Gaelic Games: Through much of the 1990s Clare would motivate themselves for games against Tipperary by remembering the perceived slights of a day in 1993 when they adjudged Nicky English to have enjoyed the infliction of pain a little too much.
Well, for the next decade or so memories of yesterday against Waterford should stay fresh in the Banner memory. Waterford didn't just beat Clare, they annihilated them. They didn't just score 3-21, they did so while proceeding as a flotilla of showboats. This was a slice and dice job. In the end, Clare were wiped from the table in small, desiccated pieces.
Ken McGrath gave an exhibition, disdaining the use of hand on sliotar for practically the whole of the second half as he controlled with one touch and pulled with the next. Eoin Kelly ran repeatedly at the Clare defence, knocking points over off the stick and then making little gestures of affection to the crowd. John Mullane buzzed and dived like a fighter plane and tugged at the chest of his jersey every time he did something right. The crowd loved it. Long before the end Waterford were toying with the Clare the way a sated cat toys with a live mouse.
It was that bad and that surprising for Clare. Waterford, who had to be checked for a collective pulse after the league final just eight days ago, came out and simply exploded.
Mullane scored a point after 20 seconds and pumped the crowd up as very few players can. Dave Bennett and Eoin Kelly followed, killing Clare softly with their frees, and then, after 14 minutes, Dan Shanahan had a goal from the edge of the square and it was virtually all over.
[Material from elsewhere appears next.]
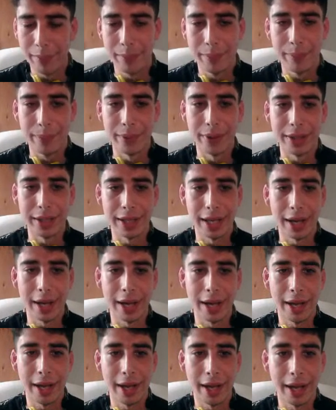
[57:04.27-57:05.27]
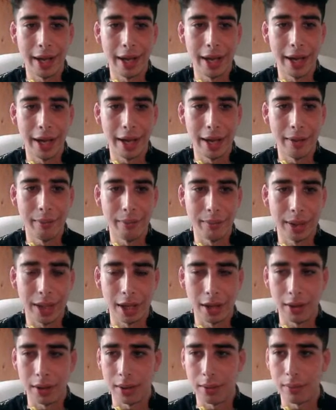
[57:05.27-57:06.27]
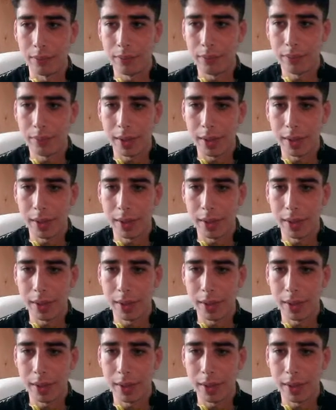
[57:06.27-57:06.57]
But yeah, Kieran,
All over except the scoring. Waterford scored points that they will dream about in years to come. Shanahan helped himself to a hat-trick, prowling around the small square while the others distracted Brian Lohan. With the exception of Eoin McGrath, every Waterford player from eight to 15 scored. Eoin Kelly, a controversial figure within the county, scored eight from midfield, four of them from play and each of that four a beauty.
Clare were troubled everywhere. The young guys didn't shine. The old guys looked creaky. Ollie Baker came off early. Jamesie O'Connor came on, lasted just five minutes and had to leave again. Clare used all their substitutes but in the end there were so many leaks they had no choice but to submit.
"It's like a death in the family, to be honest," said Anthony Daly, the Clare manager, afterwards. "It's very hard to talk about."
Probably he meant just the events of yesterday afternoon, but somewhere in his great heart he must have known that the disaster was on a bigger scale.
Having soldiered with Clare through thin years, he became a totem of the boom time from the mid-'90s on.
Making him manager was about the only concrete thing the Clare County Board did, however, to continue the winning tradition. There has been no follow on generation of stars inspired by 1995 and 1997. There has been a slow decline towards ordinariness, and yesterday (unless something truly remarkable happens over the next five weeks) probably marked the expiry date for the last of the great team.
Yesterday, Clare got cleaned out in places they've never been cleaned out in before. They had to watch Waterford dance.
"I know we're better than that," said Davy Fitzgerald. "I just know we're better than that. That was so disappointing. We didn't perform. We didn't get off the blocks. There was nothing you could do. Ball after ball coming in. I know we're not that bad. I know we're not even related to being that bad.
"We let down the supporters and we let down Anthony Daly. We have five weeks. We deserve what will be said about us now, but we have five weeks to put it right."
Five weeks to put an end to the requiems and obituaries and the retirement talk.
Waterford have less time to quieten the hollering. Not long after the dressing-rooms emptied at Semple Stadium yesterday there was the clacking of studs on concrete and the smack of sliotar on ash: Tipperary exploded from the tunnel for a training session. They will have enjoyed watching Waterford take their ease.
Waterford will have an uneasy feeling, common at this time of year. Last weekend, after the league final, Anthony Daly got his team together for a training session and told them not to mind the flaccid Waterford performance they had all seen that afternoon, told them that Waterford would come to championship bristling. No good.
Now Justin McCarthy has to gather Waterford together on Wednesday and tell them to ignore the wave of excitement which will be sweeping the county. Tell them to go back to their clubs for the next round of domestic championship games and remember what they have won so far. Nothing.
"Justin already told us that in the dressing-room," said Shanahan. "He said we've won nothing. We'll go back training during the week. We'll chat about what happened today. We'll make sure we won't get carried away."
And so they headed back southwards, the most frustratingly enigmatic side in hurling. Can they keep all the excitement suppressed for a another few weeks, or will they be washed away by a great geyser of hype? Watch this space.